The wear and tear of a 100 year old clawfoot bathtub can be unmistakable; the heat of the water is in itself very trying to any paint or enamel, especially when, as often happens, the water is allowed to enter the bath in a near boiling state. Obviously, the hotter the water the greater is the wear and tear on the surface, whether the bathtub is of the highest quality or is of a cheaper make. But apart from the heat of the water, the soap and grease which abounds in the bathroom is in itself a means of destruction to the paint.
The best plan in refinishing an old tub would be to have it taken out and sent to a tub refinishing company, who sandblast the bathtub and paint it in a special manner and with a special paint. The trouble and expense, however, of removing a cast iron tub is considerable, therefore, many prefer to paint their period fixture. An easier way to give your vintage bath a new look is to paint only the outside of the tub.
The first step in refinishing a clawfoot tub is to thoroughly clean the surface of the tub, and this, as in all operations of repainting, is very important. At the risk of being tedious, the necessity of getting every portion of the surface absolutely clean before the paint is applied must be emphasized, and in this case it must be absolutely dry.
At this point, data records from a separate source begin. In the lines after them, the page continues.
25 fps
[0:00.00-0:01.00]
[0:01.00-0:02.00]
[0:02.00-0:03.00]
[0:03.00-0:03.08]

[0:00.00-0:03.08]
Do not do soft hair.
Sometimes the faucets of the bathtub leak a little; if so, this must be repaired before the repainting is commenced, otherwise the job will need to be redone.
The best way of cleaning a clawfoot bathtub is to first thoroughly scrub with soap and water, using hot water and plenty of elbow grease; any ordinary strong soap answers the purpose. Next, rinse freely with cold water with a sponge or cloth. When dry, you are ready for the first coat of paint.
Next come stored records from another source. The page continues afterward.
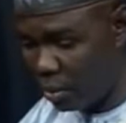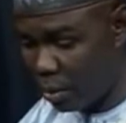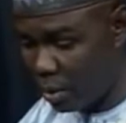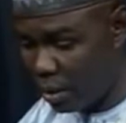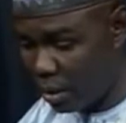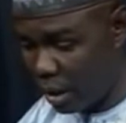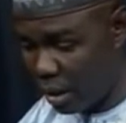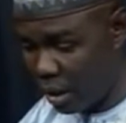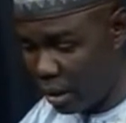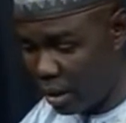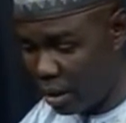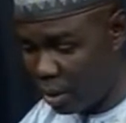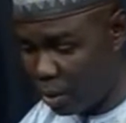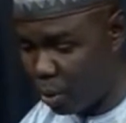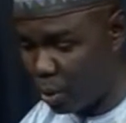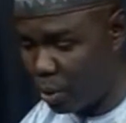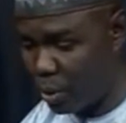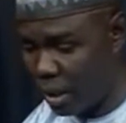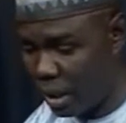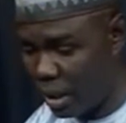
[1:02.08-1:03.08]
which I
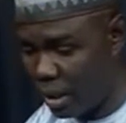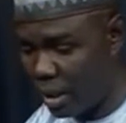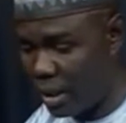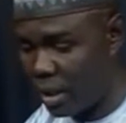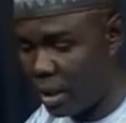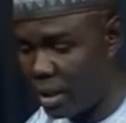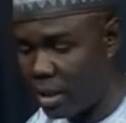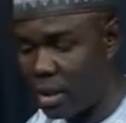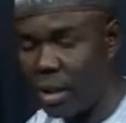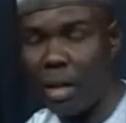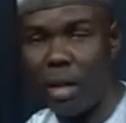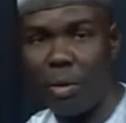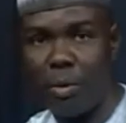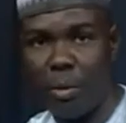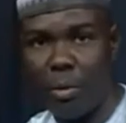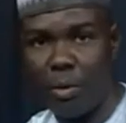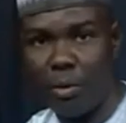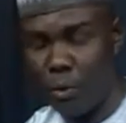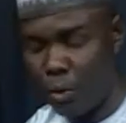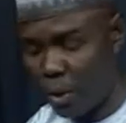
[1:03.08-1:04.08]
told you earlier that
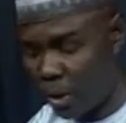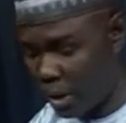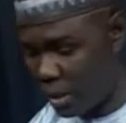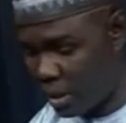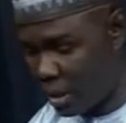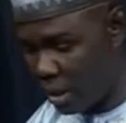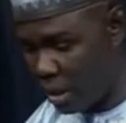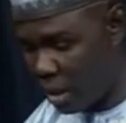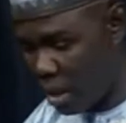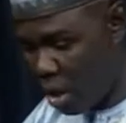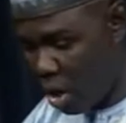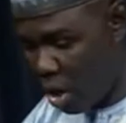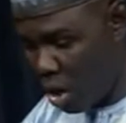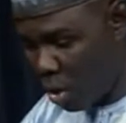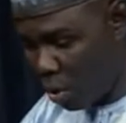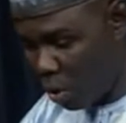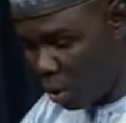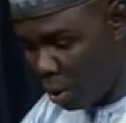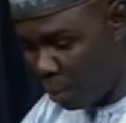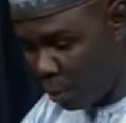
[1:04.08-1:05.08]
we'll be focusing
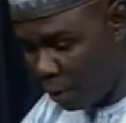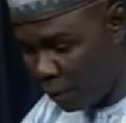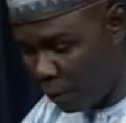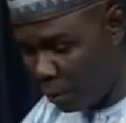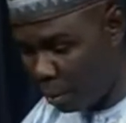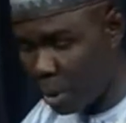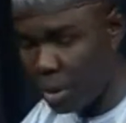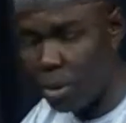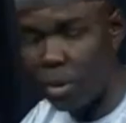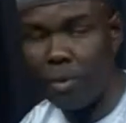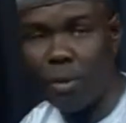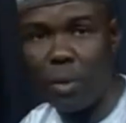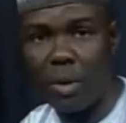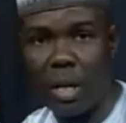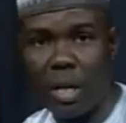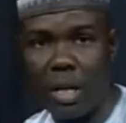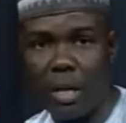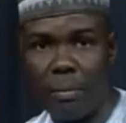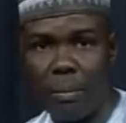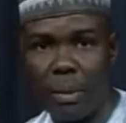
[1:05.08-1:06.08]
on the performance of
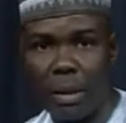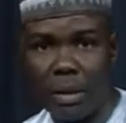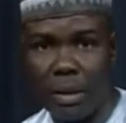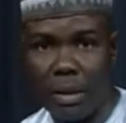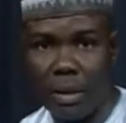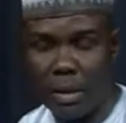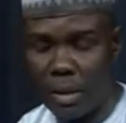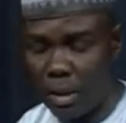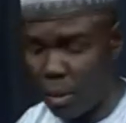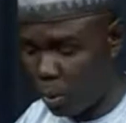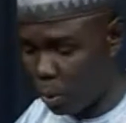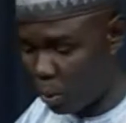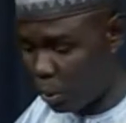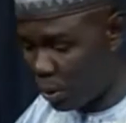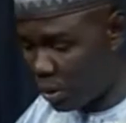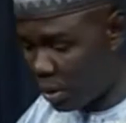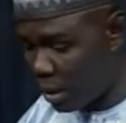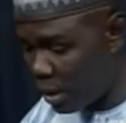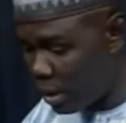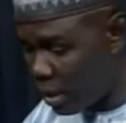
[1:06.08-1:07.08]
local government in
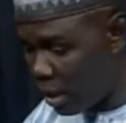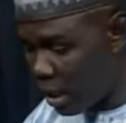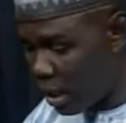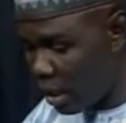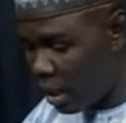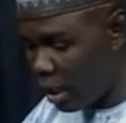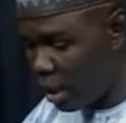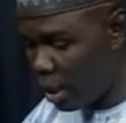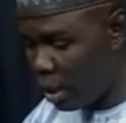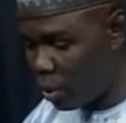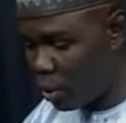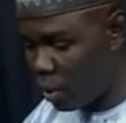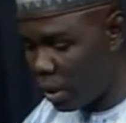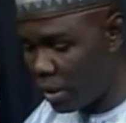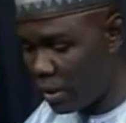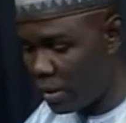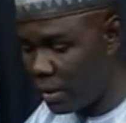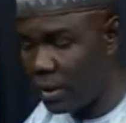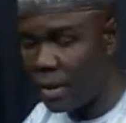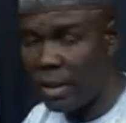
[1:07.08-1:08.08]
Sokoto State in
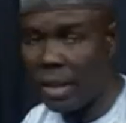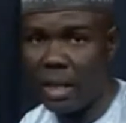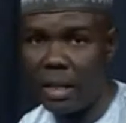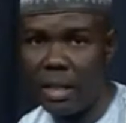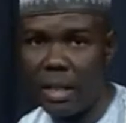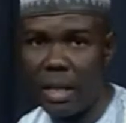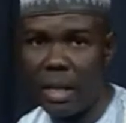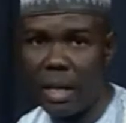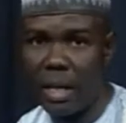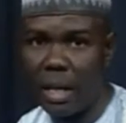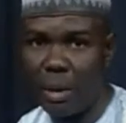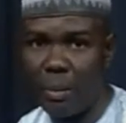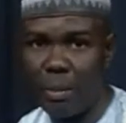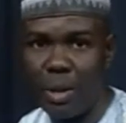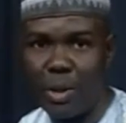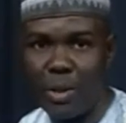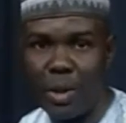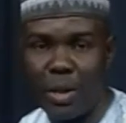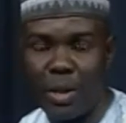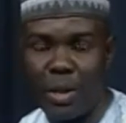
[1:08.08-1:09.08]
2013. And I'm
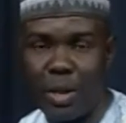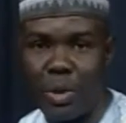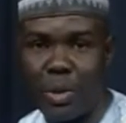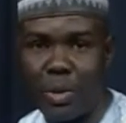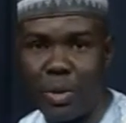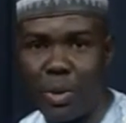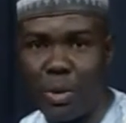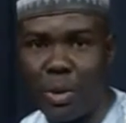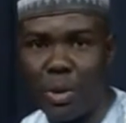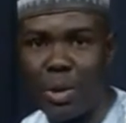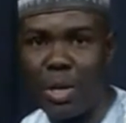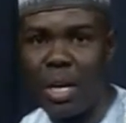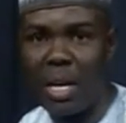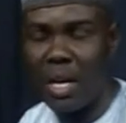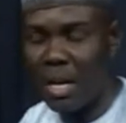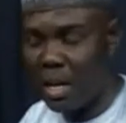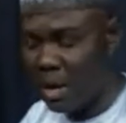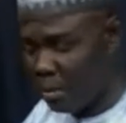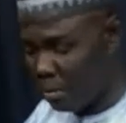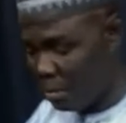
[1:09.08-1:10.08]
being joined in the studios
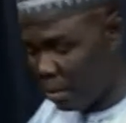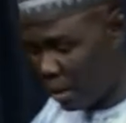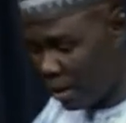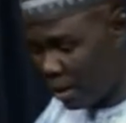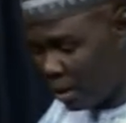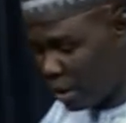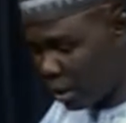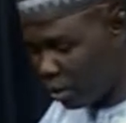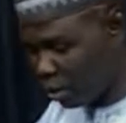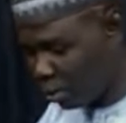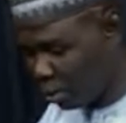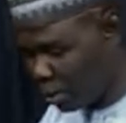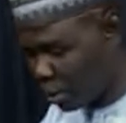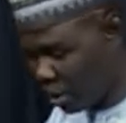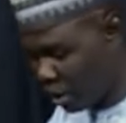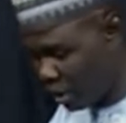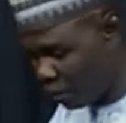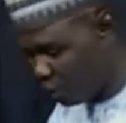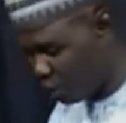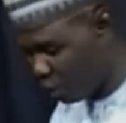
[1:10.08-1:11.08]
by the State
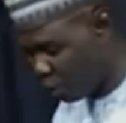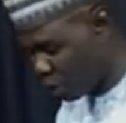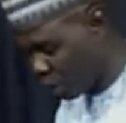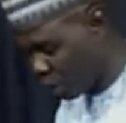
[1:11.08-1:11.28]
Commissioner for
An ordinary paint brush will be used in refinishing a clawfoot tub and care must be taken not to miss any areas, and not to apply the primer too thick. A very thin even coat is necessary. Adhere to the drying time recommendations of the paint manufacturer before applying the top coat of paint, and again before applying the third coat. If the paint shows any signs of roughness it may be lightly rubbed over with very fine sandpaper between coats. As a rule three coats will be ample and two will usually suffice. If the paint is properly mixed and properly applied there will be no difficulty in determining when the surface has received a sufficient number of coats; that point will be reached when the clawfoot bathtub is quite uniform in appearance.